#### [Assignment]
Reproduce the listing in full, exactly as written, but without images.

#### [Available data]

☆ ☆ ☆ ☆

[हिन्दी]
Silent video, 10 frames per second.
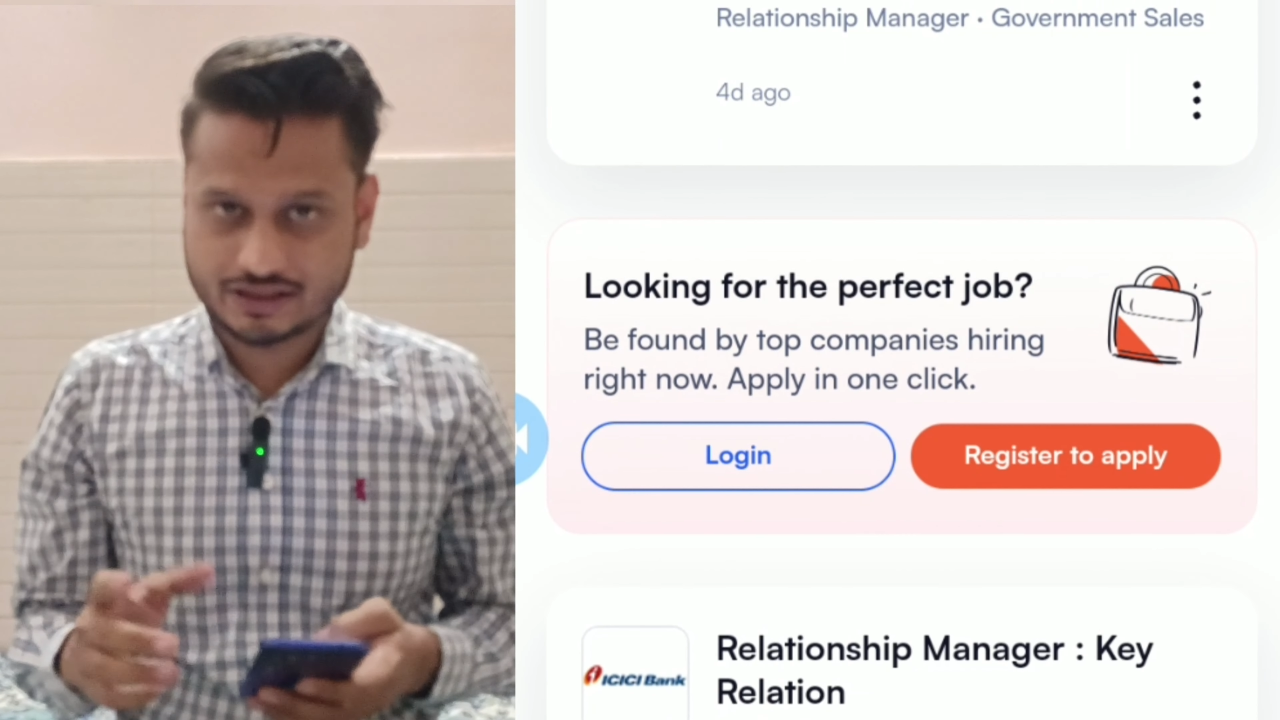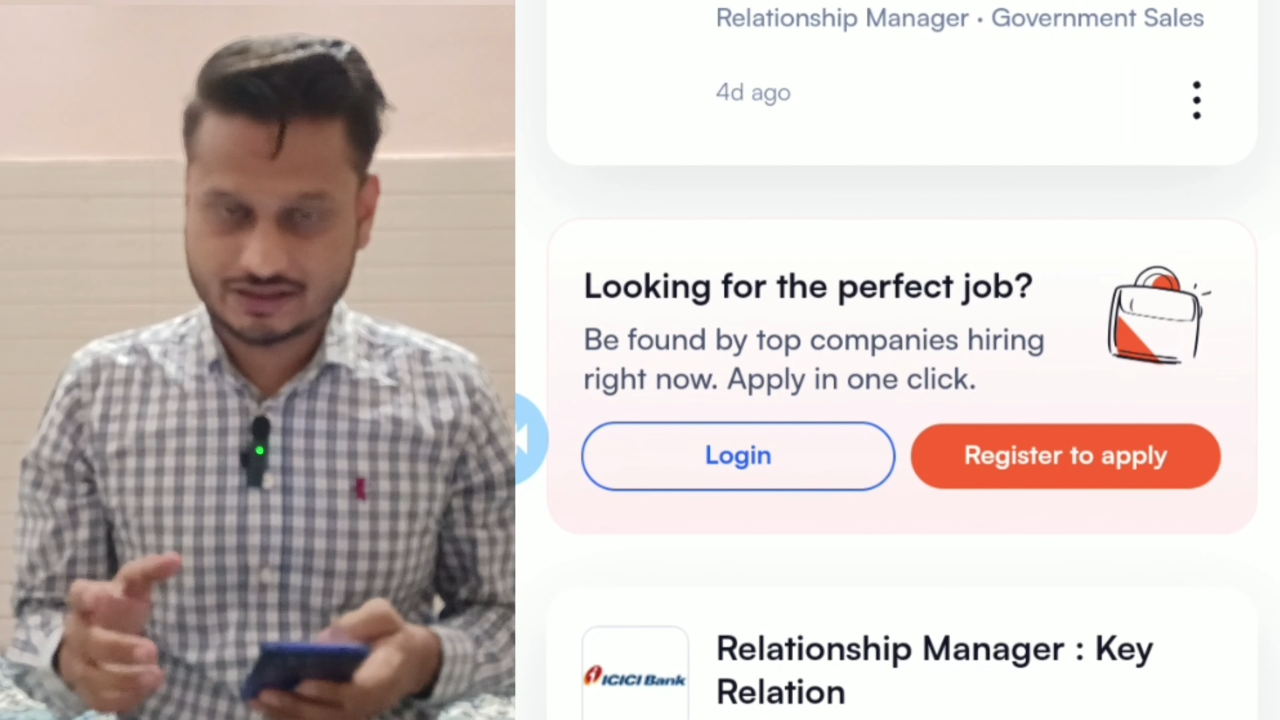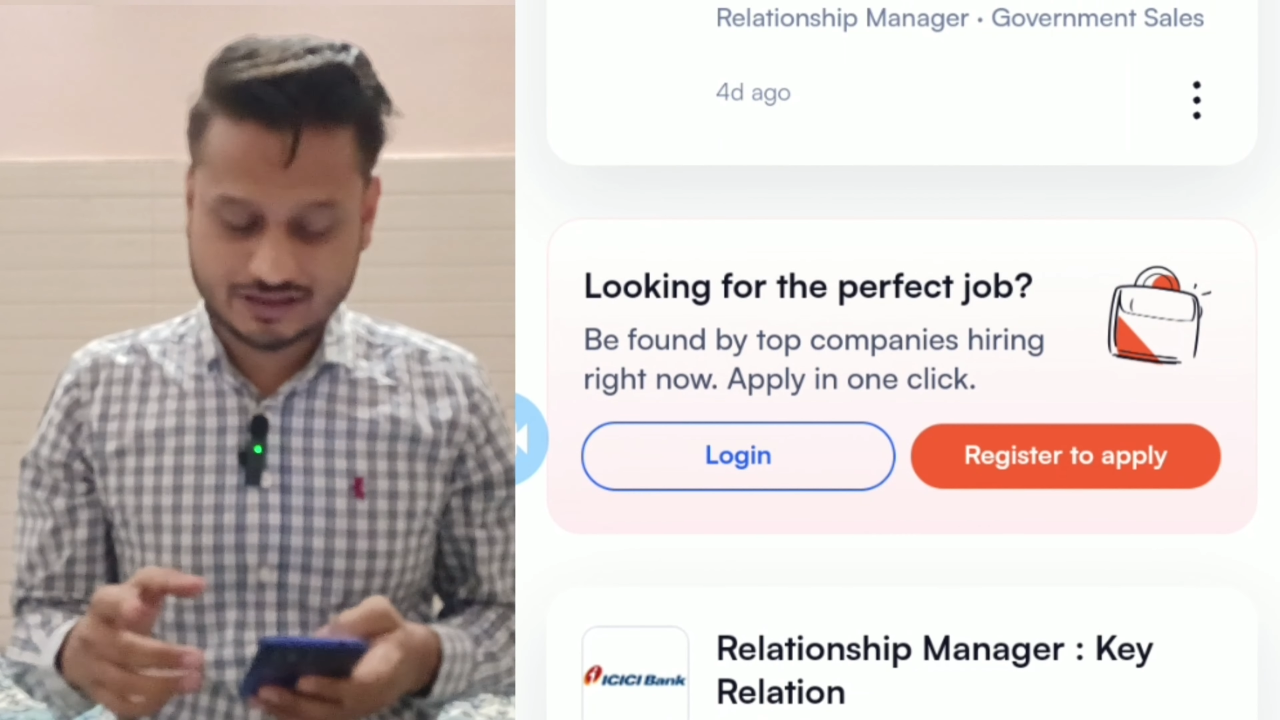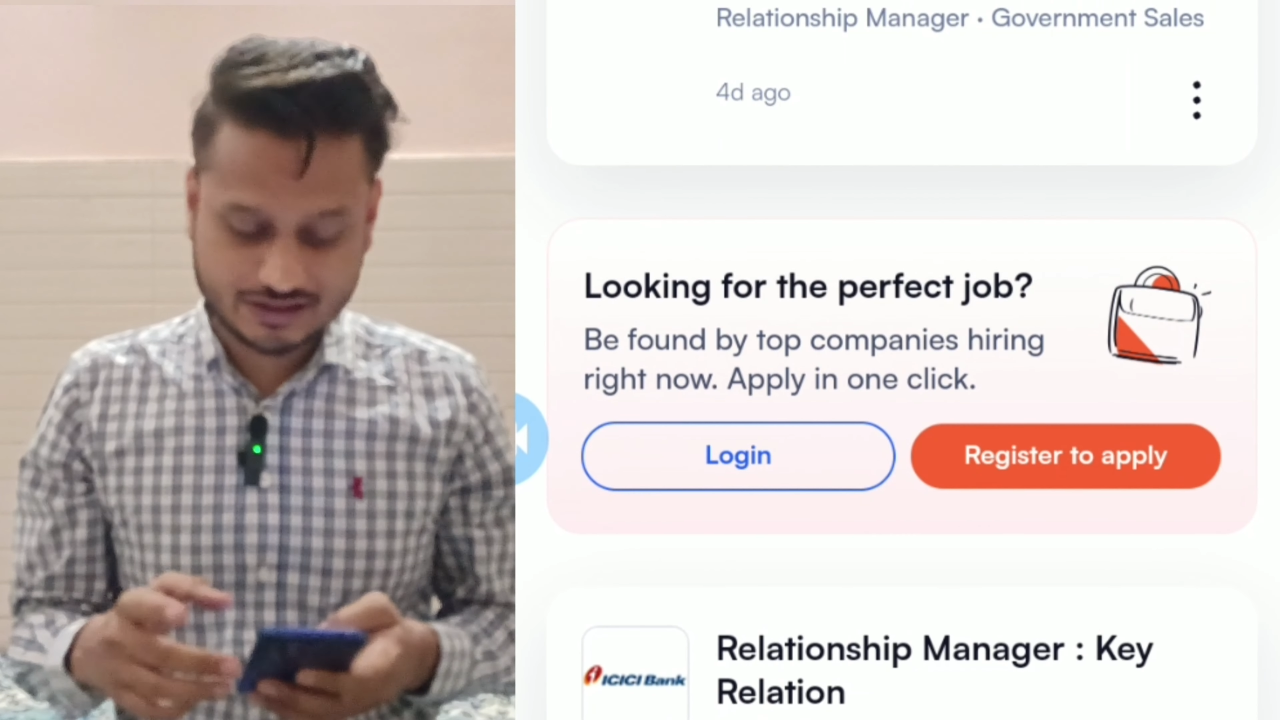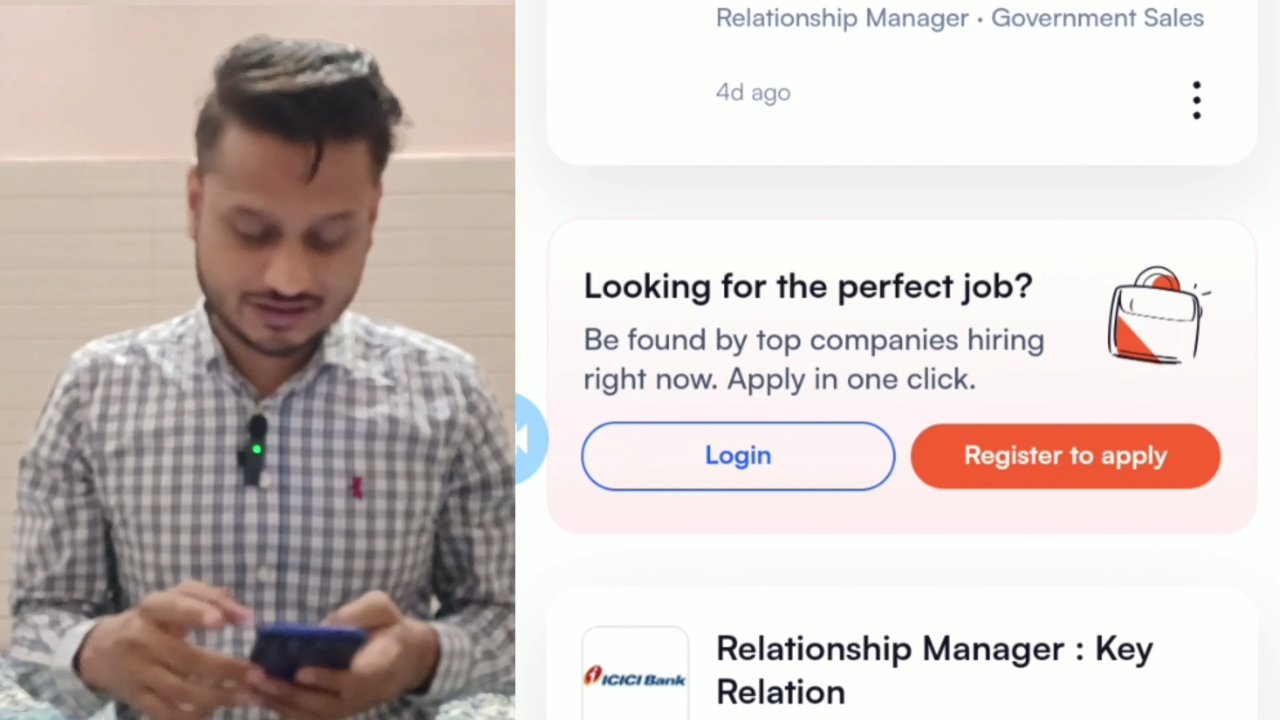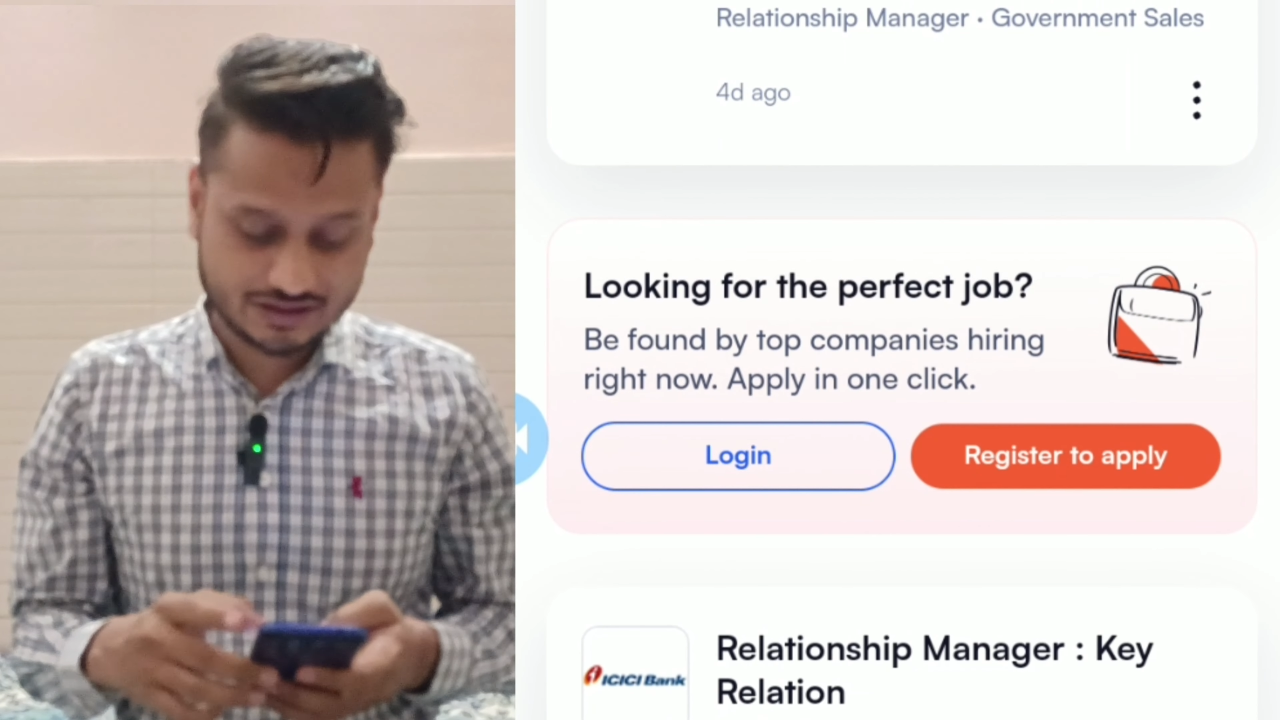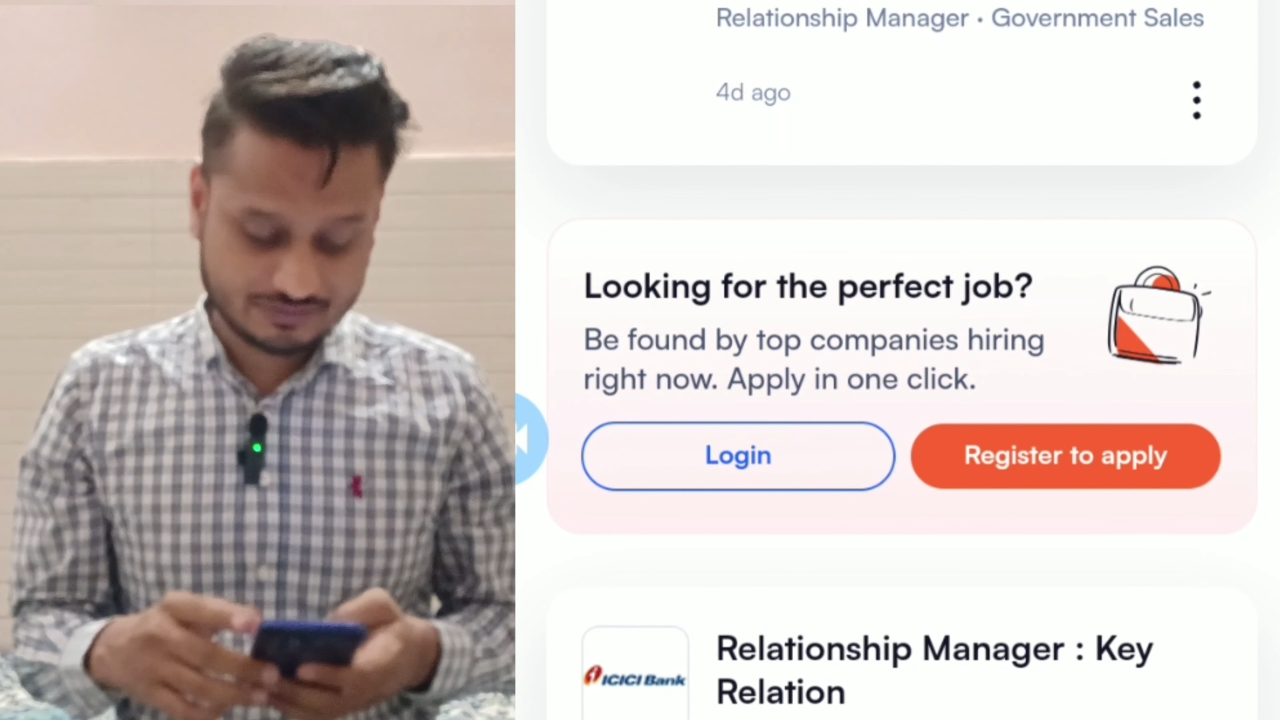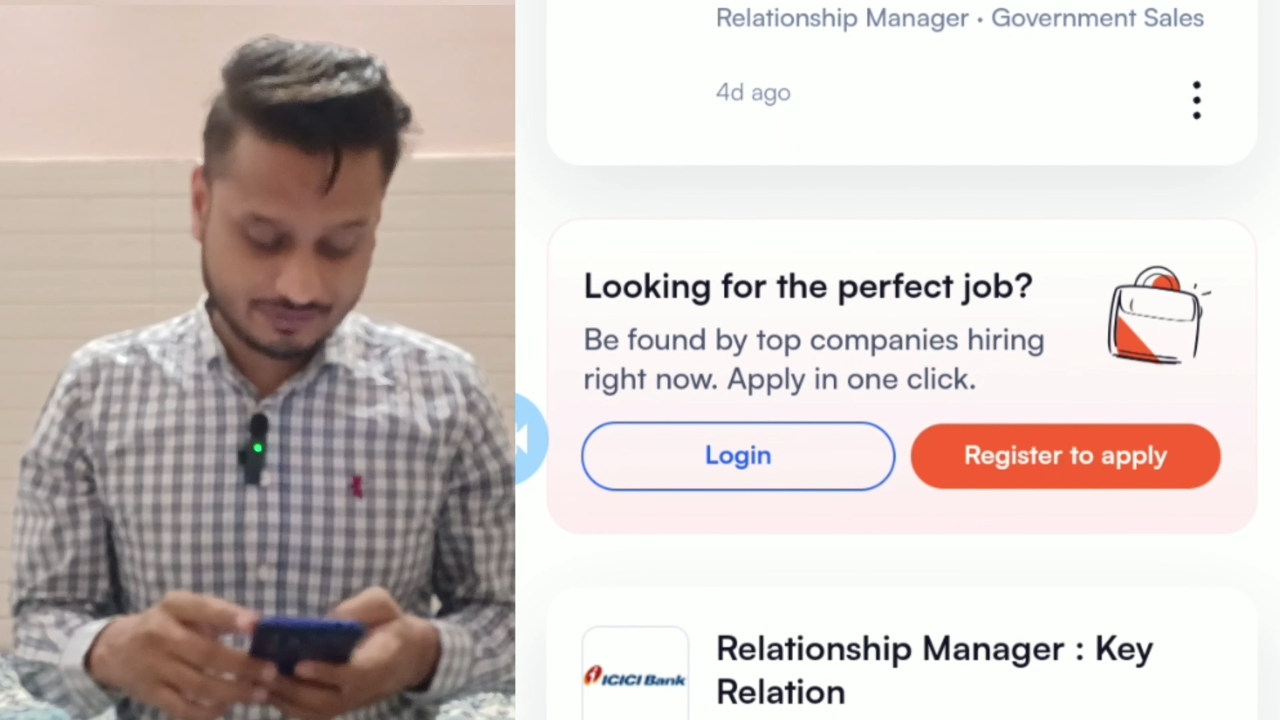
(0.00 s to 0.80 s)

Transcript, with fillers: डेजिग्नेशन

☆ ☆ ☆ ☆

#### [Result below]
[हिन्दी]
Silent video, 10 frames per second.
(0.00 s to 0.80 s)

Transcript, with fillers: डेजिग्नेशन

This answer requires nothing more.